Task: For this exercise, retype the lines from the one that holds "[00:18:32.47]" through the one that holds "[00:18:34.47]" in the records below, both included, exactly and without pictures.

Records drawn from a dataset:

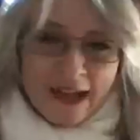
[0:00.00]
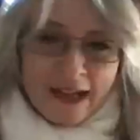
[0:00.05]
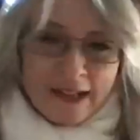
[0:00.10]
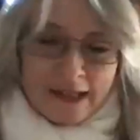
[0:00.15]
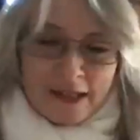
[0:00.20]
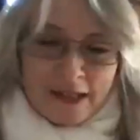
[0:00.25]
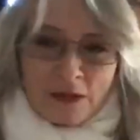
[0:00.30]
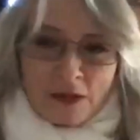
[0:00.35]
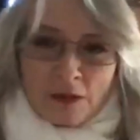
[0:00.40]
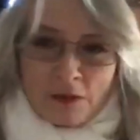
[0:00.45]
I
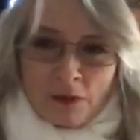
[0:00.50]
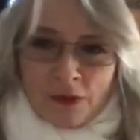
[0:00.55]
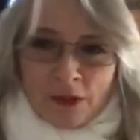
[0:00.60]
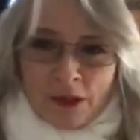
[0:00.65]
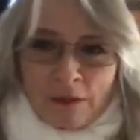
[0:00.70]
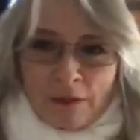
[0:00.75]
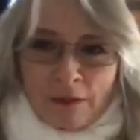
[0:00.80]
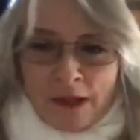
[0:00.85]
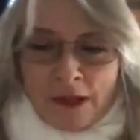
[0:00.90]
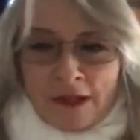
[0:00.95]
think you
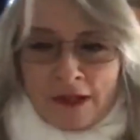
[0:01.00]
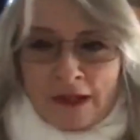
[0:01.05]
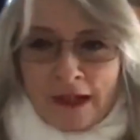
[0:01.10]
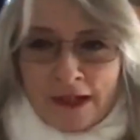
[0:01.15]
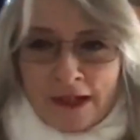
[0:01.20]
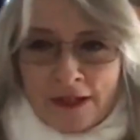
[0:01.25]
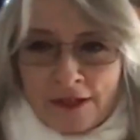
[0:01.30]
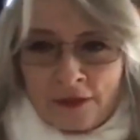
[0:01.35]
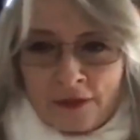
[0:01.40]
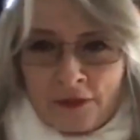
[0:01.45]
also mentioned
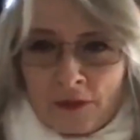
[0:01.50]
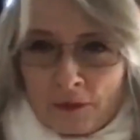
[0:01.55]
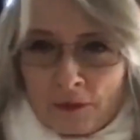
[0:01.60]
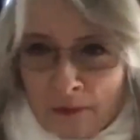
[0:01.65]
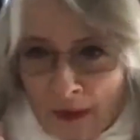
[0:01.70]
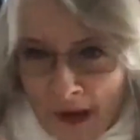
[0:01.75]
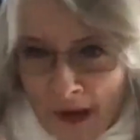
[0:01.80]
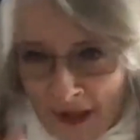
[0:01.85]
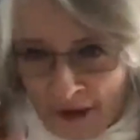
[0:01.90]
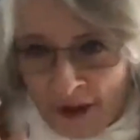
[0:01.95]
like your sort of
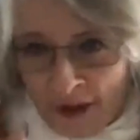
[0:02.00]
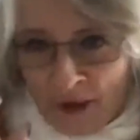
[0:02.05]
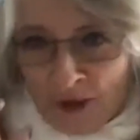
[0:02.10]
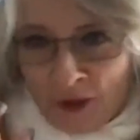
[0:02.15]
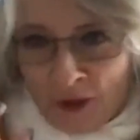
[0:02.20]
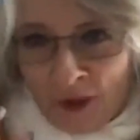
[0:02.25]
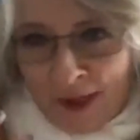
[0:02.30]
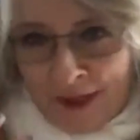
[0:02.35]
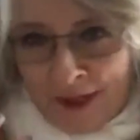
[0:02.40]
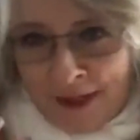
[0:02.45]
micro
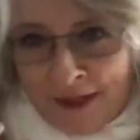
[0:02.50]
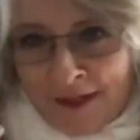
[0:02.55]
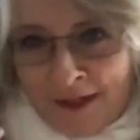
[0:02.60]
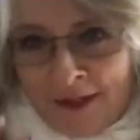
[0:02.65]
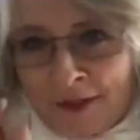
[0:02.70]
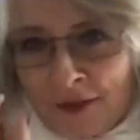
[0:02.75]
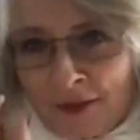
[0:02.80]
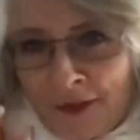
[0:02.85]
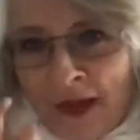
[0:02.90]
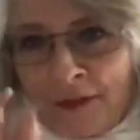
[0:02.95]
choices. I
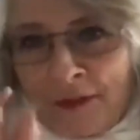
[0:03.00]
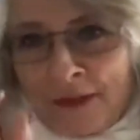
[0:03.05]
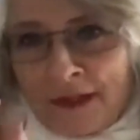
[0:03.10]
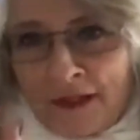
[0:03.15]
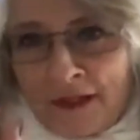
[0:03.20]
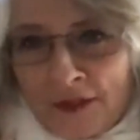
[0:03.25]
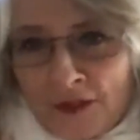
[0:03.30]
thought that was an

* * *

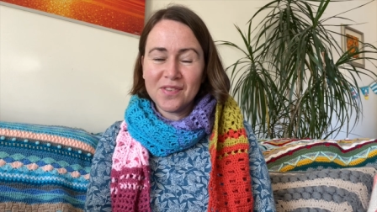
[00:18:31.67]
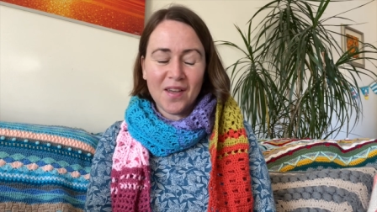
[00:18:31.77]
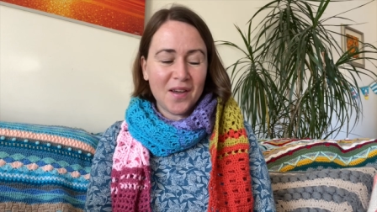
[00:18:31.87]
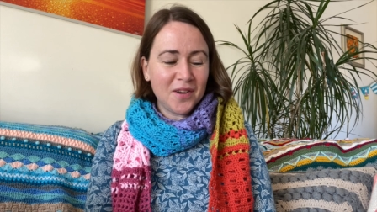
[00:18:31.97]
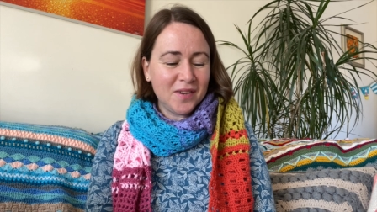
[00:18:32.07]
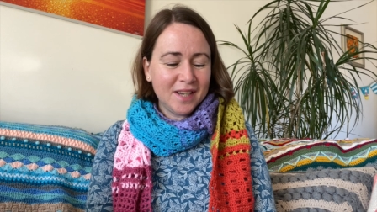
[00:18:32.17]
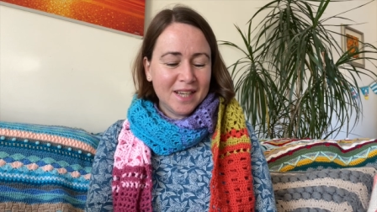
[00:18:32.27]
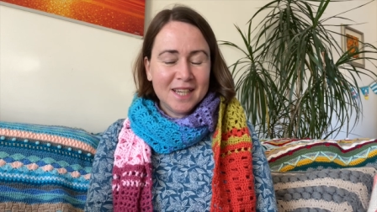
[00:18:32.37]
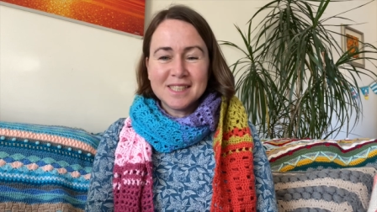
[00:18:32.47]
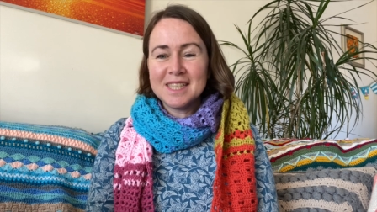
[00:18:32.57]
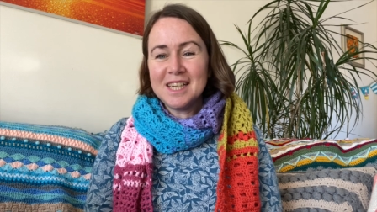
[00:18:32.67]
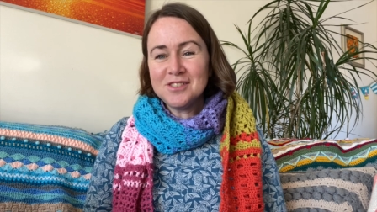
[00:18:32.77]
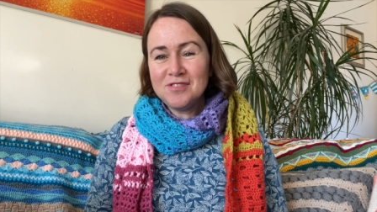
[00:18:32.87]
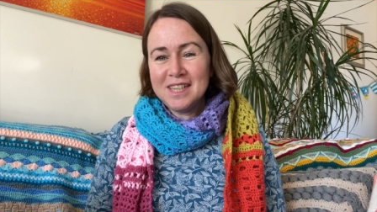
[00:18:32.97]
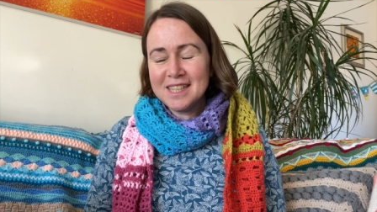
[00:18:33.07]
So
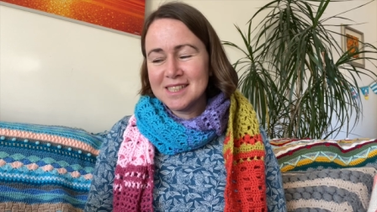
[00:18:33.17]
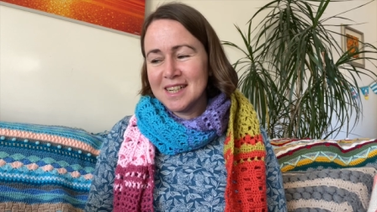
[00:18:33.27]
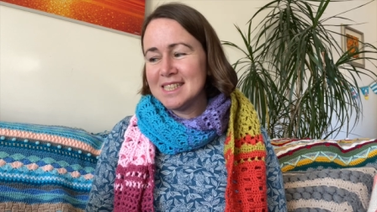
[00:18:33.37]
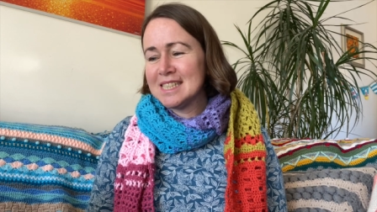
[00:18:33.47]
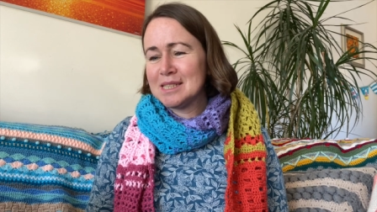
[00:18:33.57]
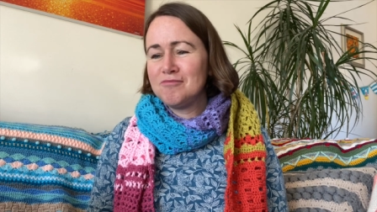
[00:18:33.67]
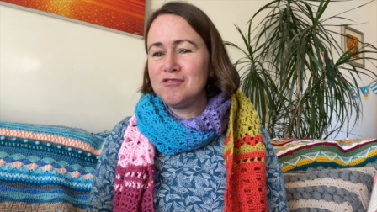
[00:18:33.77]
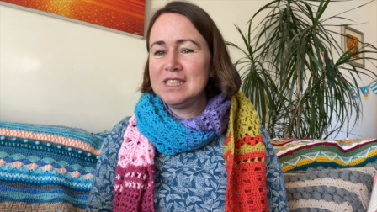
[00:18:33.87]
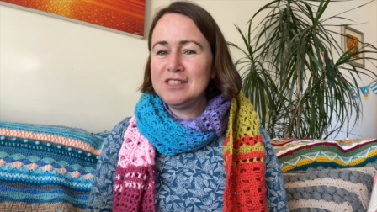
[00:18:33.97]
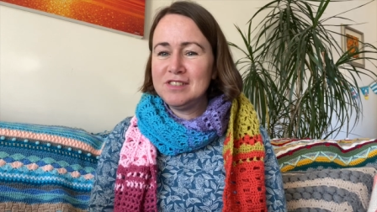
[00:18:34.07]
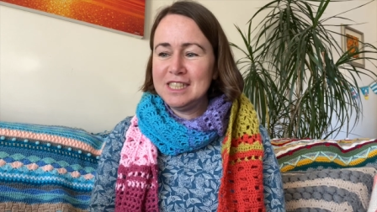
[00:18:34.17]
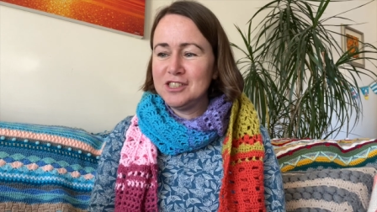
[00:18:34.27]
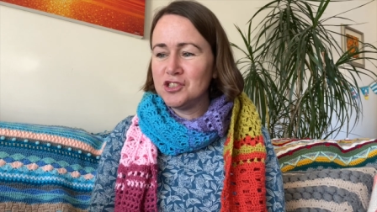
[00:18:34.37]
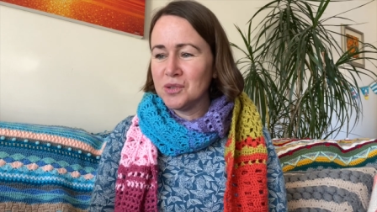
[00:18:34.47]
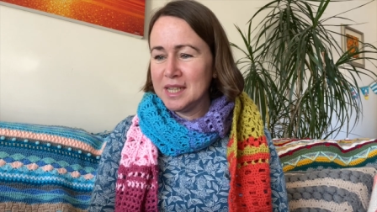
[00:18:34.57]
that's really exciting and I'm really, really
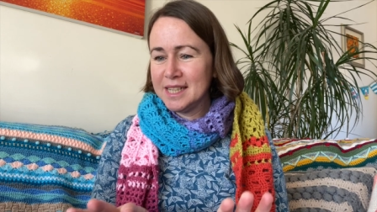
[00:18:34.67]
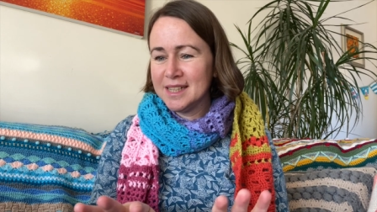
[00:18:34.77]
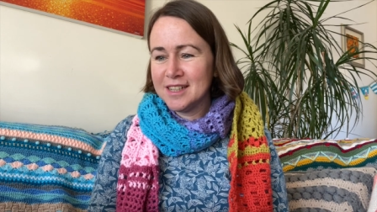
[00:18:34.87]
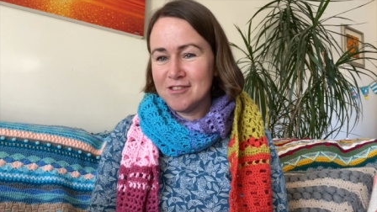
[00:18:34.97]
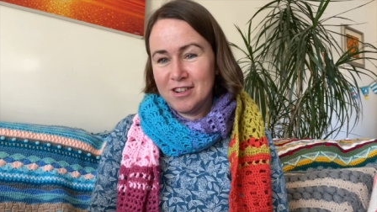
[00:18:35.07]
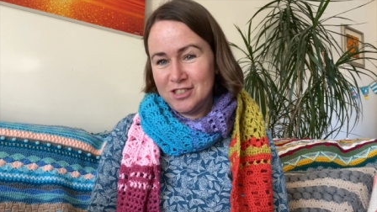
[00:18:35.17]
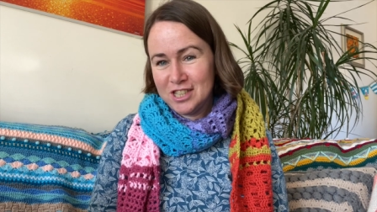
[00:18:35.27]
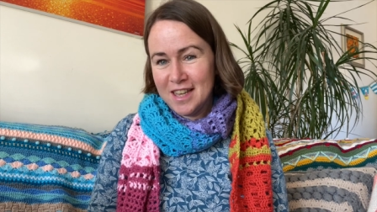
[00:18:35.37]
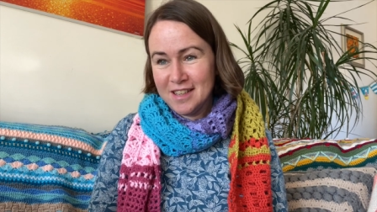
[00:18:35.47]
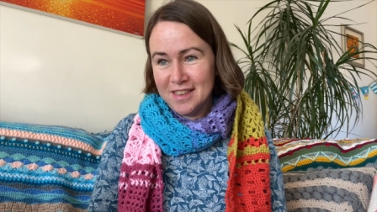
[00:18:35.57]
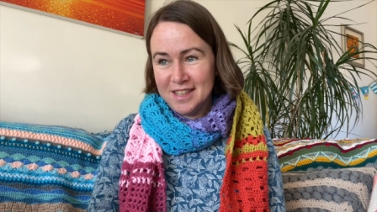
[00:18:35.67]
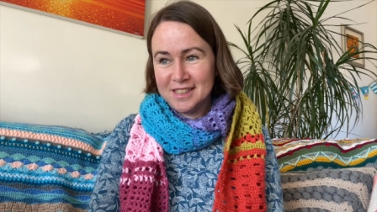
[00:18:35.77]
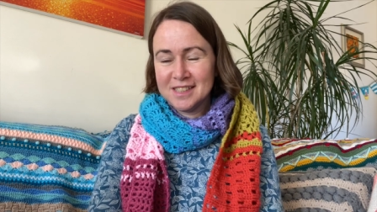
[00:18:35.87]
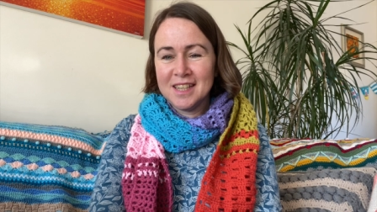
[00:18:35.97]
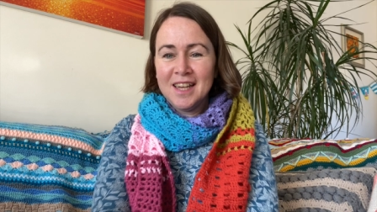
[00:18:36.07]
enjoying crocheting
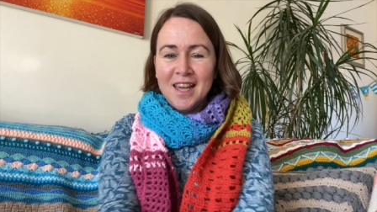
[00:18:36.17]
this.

Solution:
[00:18:32.47]
[00:18:32.57]
[00:18:32.67]
[00:18:32.77]
[00:18:32.87]
[00:18:32.97]
[00:18:33.07]
So
[00:18:33.17]
[00:18:33.27]
[00:18:33.37]
[00:18:33.47]
[00:18:33.57]
[00:18:33.67]
[00:18:33.77]
[00:18:33.87]
[00:18:33.97]
[00:18:34.07]
[00:18:34.17]
[00:18:34.27]
[00:18:34.37]
[00:18:34.47]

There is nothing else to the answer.